HAM: Qual o maior aprendizado nesses 52 anos?
Stela – Conviver com a clientela carente. Sem nenhuma dúvida esse é o maior aprendizado! Tem gente que chega aqui que não tem dinheiro nem para tomar um cafezinho, mas que precisa estar aqui, cedo, depois de enfrentar horas nessas estradas horríveis e perigosas. Essas pessoas são extremamente carinhosas, atenciosas… Elas são todas muito gratas. Mesmo sem ter, se preocupam em agradar seja com um muito obrigada, uma penca de banana ou com um abraço. E essa gratidão não tem dinheiro no mundo que pague.
HAM: Se pudesse, mudaria alguma coisa na sua história aqui no HAM?
Stela – Não. Nada. Por isso que eu acho que estou seguindo os passos de meu pai e, por coincidência, eu ainda sou a filha solteira e sem filhos. Então, eu tenho esse filho aqui trabalhoso que tem toda a minha dedicação. Eu queria poder fazer mais por essa instituição. Isso era o que eu queria mesmo. Ter mais recurso para deixar o hospital sempre crescendo, sempre melhor, com mais leitos para poder atender a cada vez mais pessoas.
HAM: O que mais gosta de fazer dentro e fora do HAM?
Stela – Tudo que eu faço aqui é com amor. Às vezes quando as coordenações dizem que gostariam que eu fizesse algo, eu digo “Ahhhh não… Não dou mais pra isso não. Já estou velha…”. Mas quando eu vejo, já estou fazendo e acabo me identificando. Para mim tudo aqui é bom! Claro que existem aqueles momentos que a gente se aborrece, mas isso é em qualquer lugar. Trabalhar num hospital filantrópico, pra população carente, que presta o serviço que presta e sempre com qualidade realmente é muito bom. E fora do HAM, eu vou ter coragem de assumir…. Gosto mesmo de sentar num barzinho e tomar uma cerveja bem gelada. Acho que a gente se distrai, descontrai e esquece um pouco dos problemas nossos e do mundo.
HAM: Já foi falado algumas vezes em aposentadoria. A senhora vai realmente deixar o HAM?

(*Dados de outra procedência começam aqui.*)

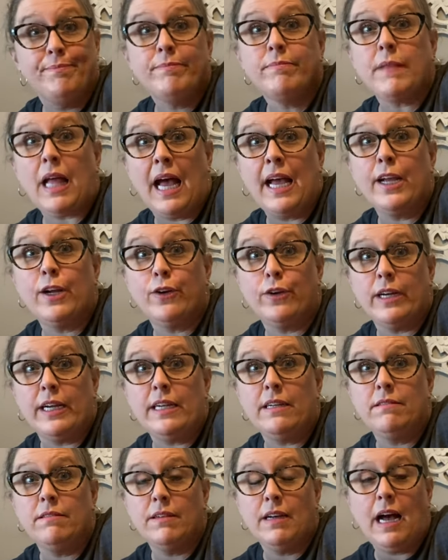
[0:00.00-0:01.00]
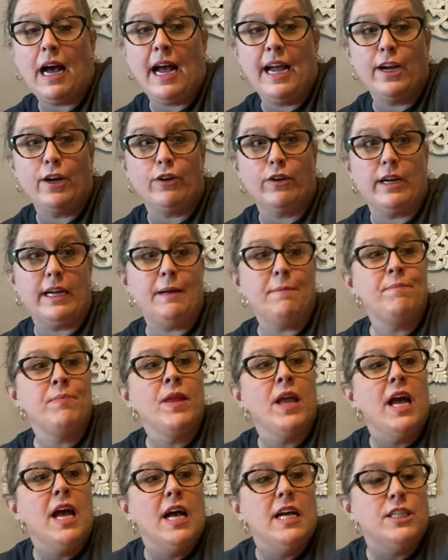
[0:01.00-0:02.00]
I agree. I agree.
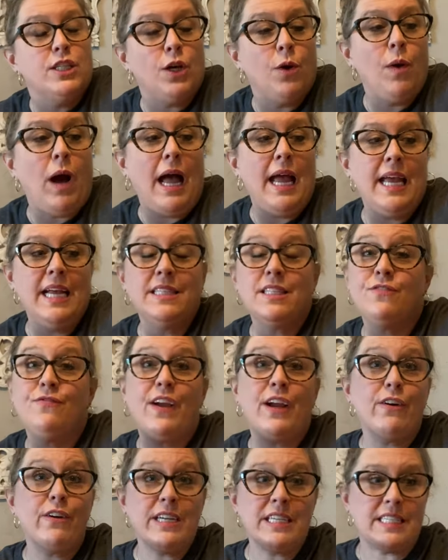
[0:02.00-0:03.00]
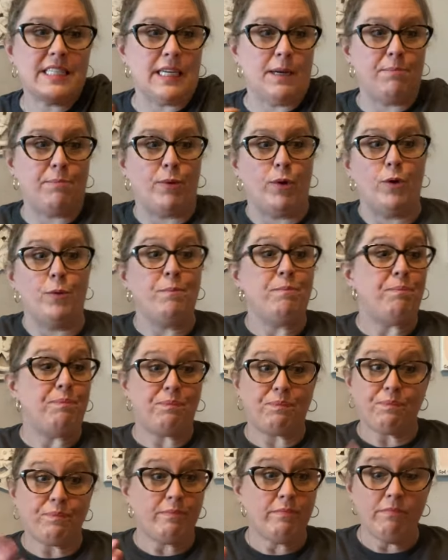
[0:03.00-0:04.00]
So it's very simple.
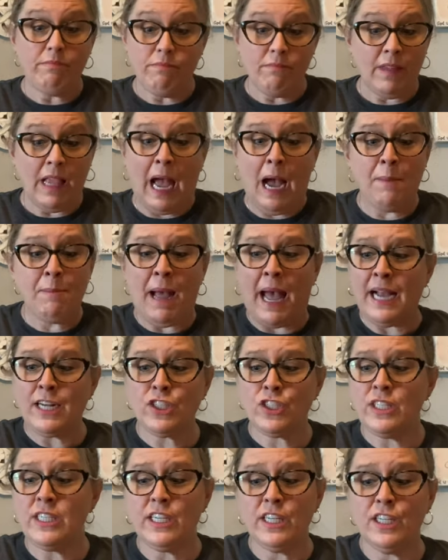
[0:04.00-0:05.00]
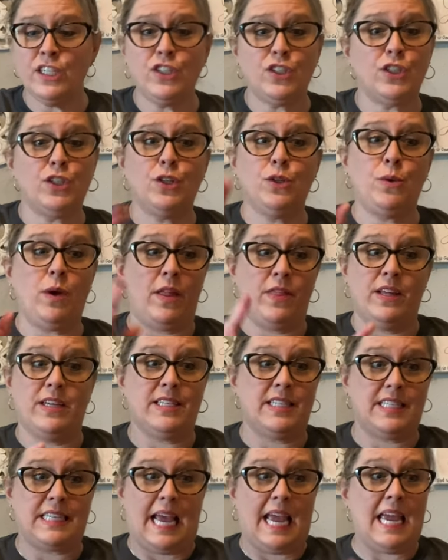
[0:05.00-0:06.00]
I'm actually going to do the
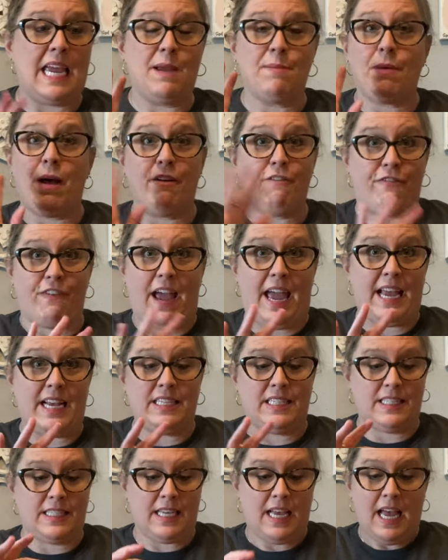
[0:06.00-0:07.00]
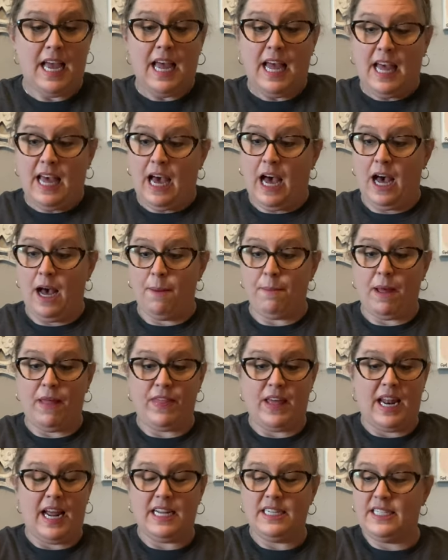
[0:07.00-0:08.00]
same face um,
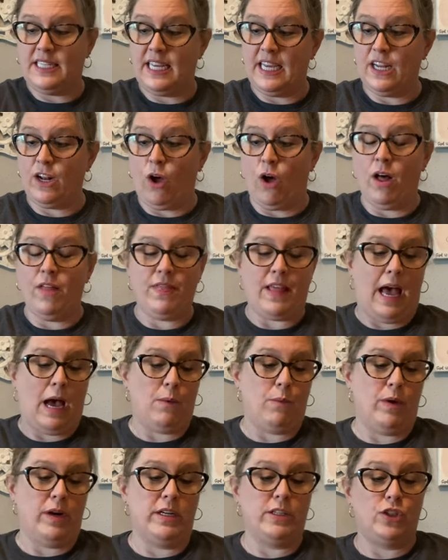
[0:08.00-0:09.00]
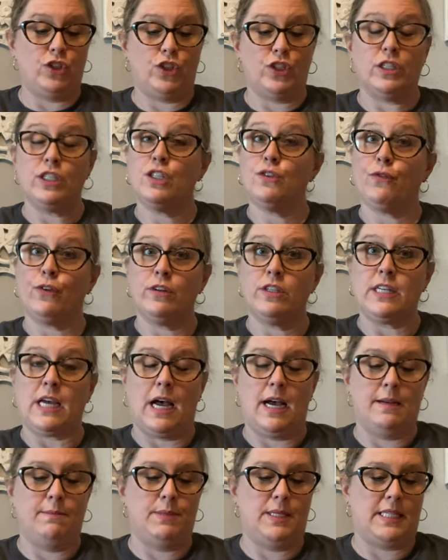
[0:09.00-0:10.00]
that I did on that one just for
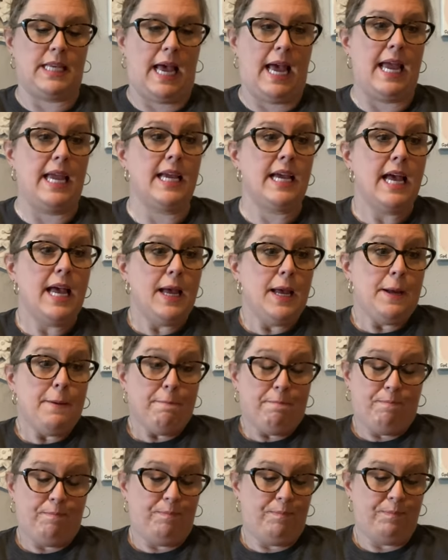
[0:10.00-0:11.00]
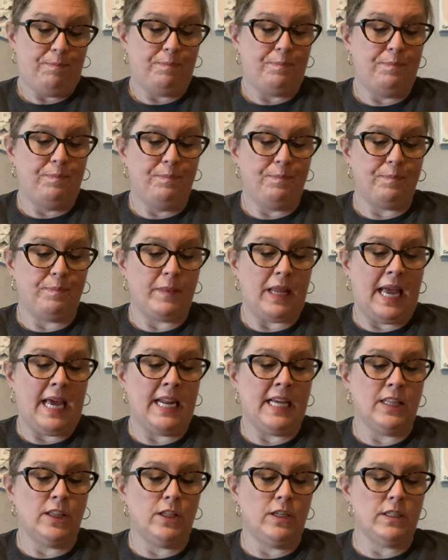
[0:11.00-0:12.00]
time's sake. And
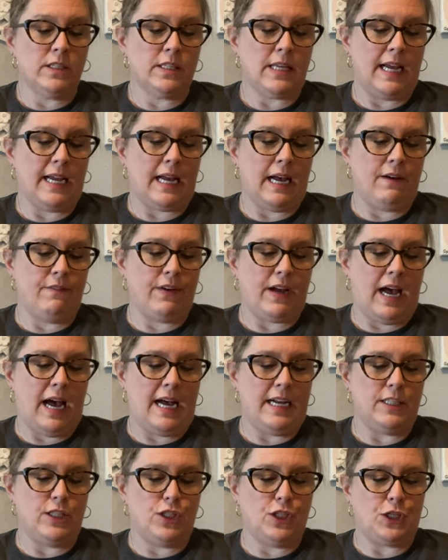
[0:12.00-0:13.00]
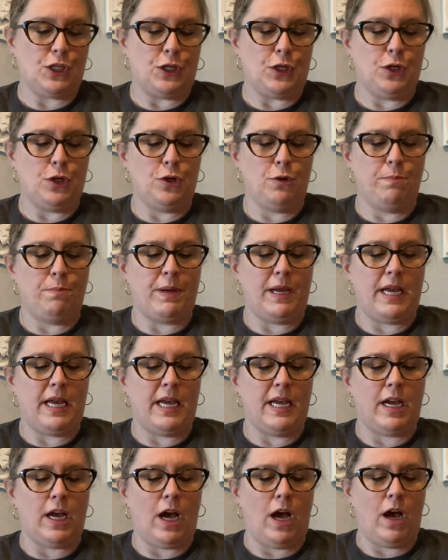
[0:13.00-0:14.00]
it looks like I've got two
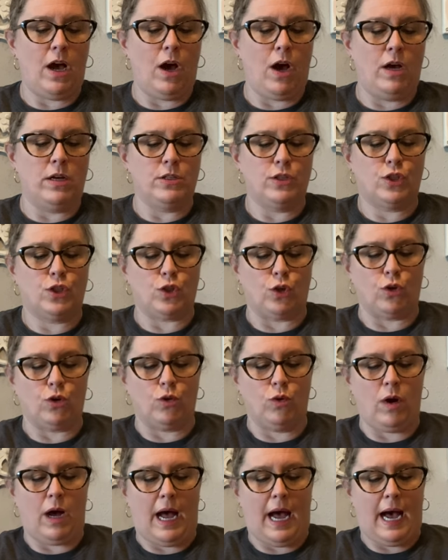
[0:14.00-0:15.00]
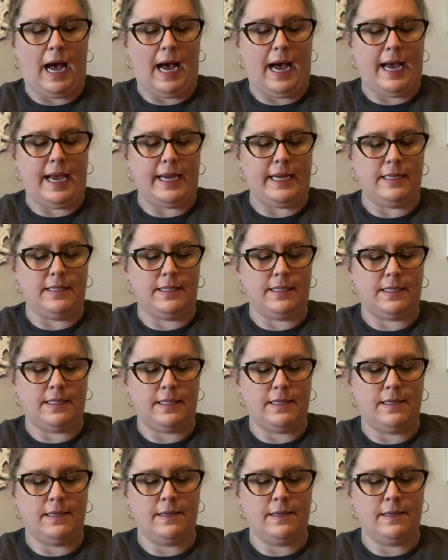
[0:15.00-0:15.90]
big circle eyes.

Stela – Poder eu posso, né? Tempo de serviço eu tenho, mas vou pensar. Tem horas que eu acho que já está na hora de parar. Tem dias que eu fico sim cansada de manhã quando eu tenho que me levantar pra vir, mas tantos outros dias não. E sempre é um prazer ajudar. Como diz Caetano Veloso: “Vou caminhando contra o vento, sem lenço sem documento…”.
HAM: Qual a mensagem que você deixa para os estudantes e colegas que passaram por aqui?
Stela – Para os estudantes, eu quero que eles se identifiquem com a causa e que no futuro voltem para prestar assistência à nossa população carente do hospital. E para os colegas, que eles sigam meu caminho. Passem esse tempo aqui com toda dedicação possível porque aqui é a casa de nós todos.